The American parts are less exciting, which is to be expected given the different nature of that material, but also less essential. They seem to be designed mainly to get more screentime for Liam Neeson, determined to make a main character out of what’s essentially a supporting role, and give the film broader international appeal. Even with as accomplished an actor as Neeson, some of MacArthur’s dialogue feels a bit stilted and odd. I don’t know if this is actually the case, but at times the unusual syntax gave me the impression of being a too-literal translation of a Korean screenplay. The American scenes also feel more stagey, with sometimes obvious composited CG environments.

Like many Korean films of its kind, the movie is overtly dramatic and heavy with themes of sacrifice. I found it incredibly affecting, but Western audiences tend to view melodrama unfavorably. On Letterboxd, for example, the reception has been middling, with most reviews centered in the 2–3 star range even though I think the film is pretty great.

Aside from the criticisms I’ve noted, which mostly boil down to the need for more judicious editing on the B-plot, Operation Chromite is an exciting and emotional war story that is very similar to, though not quite as good as, 2015’s Assassination, another Korean espionage film starring Jung-jae Lee.

The Package

Battle For Incheon: Operation Chromite makes its US Blu-ray release in a handsome edition from CJ Entertainment. My copy came with a rather snazzy slipcover with glossy and embossed accents. (Full Unboxing)

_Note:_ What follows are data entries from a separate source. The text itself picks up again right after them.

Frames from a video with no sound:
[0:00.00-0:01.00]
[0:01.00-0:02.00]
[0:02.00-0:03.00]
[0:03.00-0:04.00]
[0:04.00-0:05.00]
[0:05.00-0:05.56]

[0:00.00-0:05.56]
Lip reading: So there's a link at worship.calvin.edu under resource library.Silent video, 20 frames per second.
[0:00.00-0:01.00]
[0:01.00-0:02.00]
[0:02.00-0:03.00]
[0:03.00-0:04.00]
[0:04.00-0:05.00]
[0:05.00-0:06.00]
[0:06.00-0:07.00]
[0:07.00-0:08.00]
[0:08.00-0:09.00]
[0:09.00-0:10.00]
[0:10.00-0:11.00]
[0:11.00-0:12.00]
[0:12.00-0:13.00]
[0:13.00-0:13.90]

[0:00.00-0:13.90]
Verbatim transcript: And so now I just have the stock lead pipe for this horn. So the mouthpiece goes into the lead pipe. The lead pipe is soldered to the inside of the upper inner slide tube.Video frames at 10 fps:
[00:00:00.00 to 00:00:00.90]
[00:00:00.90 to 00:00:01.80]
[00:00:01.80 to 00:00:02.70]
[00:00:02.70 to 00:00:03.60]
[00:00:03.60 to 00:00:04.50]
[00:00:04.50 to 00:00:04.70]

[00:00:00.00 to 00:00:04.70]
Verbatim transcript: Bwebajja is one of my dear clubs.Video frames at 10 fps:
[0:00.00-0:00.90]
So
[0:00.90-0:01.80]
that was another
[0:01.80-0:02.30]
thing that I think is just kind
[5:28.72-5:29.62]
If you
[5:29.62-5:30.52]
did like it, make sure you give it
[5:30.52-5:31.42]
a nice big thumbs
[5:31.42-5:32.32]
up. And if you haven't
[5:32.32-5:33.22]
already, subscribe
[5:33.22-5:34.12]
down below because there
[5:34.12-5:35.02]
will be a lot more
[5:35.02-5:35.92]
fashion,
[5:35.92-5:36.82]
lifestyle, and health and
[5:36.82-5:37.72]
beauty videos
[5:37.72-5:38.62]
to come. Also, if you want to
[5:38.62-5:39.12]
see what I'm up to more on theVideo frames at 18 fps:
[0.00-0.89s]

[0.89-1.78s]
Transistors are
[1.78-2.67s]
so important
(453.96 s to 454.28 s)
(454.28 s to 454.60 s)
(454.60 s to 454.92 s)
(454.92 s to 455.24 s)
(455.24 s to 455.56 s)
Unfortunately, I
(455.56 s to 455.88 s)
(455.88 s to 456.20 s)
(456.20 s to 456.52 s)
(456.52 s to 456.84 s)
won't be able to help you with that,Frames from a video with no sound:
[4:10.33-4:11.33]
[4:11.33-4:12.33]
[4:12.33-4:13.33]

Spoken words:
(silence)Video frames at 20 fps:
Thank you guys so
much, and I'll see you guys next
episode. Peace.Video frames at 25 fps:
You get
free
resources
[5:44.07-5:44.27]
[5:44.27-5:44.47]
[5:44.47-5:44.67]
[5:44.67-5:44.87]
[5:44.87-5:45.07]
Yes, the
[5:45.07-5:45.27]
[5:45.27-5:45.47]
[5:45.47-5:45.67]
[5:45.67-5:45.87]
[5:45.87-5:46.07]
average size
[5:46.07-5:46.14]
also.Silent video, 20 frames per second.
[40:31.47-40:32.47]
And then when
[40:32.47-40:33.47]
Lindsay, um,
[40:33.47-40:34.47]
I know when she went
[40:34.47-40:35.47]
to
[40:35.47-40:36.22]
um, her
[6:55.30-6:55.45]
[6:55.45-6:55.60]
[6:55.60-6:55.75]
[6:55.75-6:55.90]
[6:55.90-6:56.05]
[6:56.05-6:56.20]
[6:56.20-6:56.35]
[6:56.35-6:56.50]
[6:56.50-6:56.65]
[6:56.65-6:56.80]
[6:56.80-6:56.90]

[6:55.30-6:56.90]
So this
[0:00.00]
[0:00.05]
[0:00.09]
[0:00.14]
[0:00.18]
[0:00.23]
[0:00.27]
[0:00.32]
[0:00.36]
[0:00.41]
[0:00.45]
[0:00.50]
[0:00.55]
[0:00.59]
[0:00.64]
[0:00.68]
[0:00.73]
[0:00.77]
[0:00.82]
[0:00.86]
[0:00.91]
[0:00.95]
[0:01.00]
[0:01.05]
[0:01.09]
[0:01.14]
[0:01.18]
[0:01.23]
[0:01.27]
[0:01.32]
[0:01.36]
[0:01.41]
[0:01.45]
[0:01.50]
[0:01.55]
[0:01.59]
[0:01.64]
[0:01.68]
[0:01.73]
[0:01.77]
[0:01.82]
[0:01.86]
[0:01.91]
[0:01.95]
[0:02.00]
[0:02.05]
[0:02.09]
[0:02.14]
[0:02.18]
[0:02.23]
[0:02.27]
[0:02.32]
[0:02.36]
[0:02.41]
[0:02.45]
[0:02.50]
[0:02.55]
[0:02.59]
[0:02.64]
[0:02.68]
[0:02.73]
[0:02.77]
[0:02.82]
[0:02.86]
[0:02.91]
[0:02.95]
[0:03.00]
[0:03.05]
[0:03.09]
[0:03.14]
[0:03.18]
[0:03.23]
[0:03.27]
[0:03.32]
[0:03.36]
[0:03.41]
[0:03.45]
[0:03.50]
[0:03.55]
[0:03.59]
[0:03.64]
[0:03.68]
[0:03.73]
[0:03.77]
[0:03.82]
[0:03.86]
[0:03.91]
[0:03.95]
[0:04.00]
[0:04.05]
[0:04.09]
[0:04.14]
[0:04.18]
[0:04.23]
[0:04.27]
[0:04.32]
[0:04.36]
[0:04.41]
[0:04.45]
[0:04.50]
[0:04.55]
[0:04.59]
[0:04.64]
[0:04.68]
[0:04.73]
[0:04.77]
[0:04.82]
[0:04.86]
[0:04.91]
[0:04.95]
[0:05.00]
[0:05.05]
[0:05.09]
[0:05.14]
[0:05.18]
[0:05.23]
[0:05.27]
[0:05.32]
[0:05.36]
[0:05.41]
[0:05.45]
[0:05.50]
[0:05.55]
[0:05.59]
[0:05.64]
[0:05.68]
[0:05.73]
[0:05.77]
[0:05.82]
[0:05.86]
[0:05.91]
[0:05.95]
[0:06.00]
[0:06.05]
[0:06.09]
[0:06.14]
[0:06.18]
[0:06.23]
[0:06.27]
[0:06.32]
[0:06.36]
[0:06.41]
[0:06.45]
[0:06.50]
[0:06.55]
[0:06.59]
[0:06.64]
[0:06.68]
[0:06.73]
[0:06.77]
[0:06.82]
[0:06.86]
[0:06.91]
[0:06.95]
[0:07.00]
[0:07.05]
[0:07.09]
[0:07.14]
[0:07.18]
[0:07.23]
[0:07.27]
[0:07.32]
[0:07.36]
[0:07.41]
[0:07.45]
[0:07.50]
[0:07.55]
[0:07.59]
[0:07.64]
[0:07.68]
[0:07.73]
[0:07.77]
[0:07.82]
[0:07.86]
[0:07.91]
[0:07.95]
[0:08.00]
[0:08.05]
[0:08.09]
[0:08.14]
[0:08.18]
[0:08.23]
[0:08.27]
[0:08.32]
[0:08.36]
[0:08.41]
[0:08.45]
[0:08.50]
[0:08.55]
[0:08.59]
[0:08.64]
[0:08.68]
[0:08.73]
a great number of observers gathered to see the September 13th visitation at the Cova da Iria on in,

Special Features and Extras

The disc includes a short featurette and a handful of trailers.

Making Of (3:57)
The way that this featurette is frenetically edited actually packs a lot of behind the scenes clips and interview bites into its brief 4 minutes. Subtitle-dependent foreign language featurettes can sometimes be a chore, but this format is actually really great.

Promotional trailers/spots for other past and future CJ Entertainment titles including The Priests: Exorcism (:32), Veteran (:31), The Piper (:42), The Admiral: Roaring Currents (:31), The Himalayas (1:57), and Battle For Incheon: Operation Chromite (1:29)

Get it at Amazon:
Battle For Incheon: Operation Chromite — [Blu-ray] | [DVD] | [Amazon Video]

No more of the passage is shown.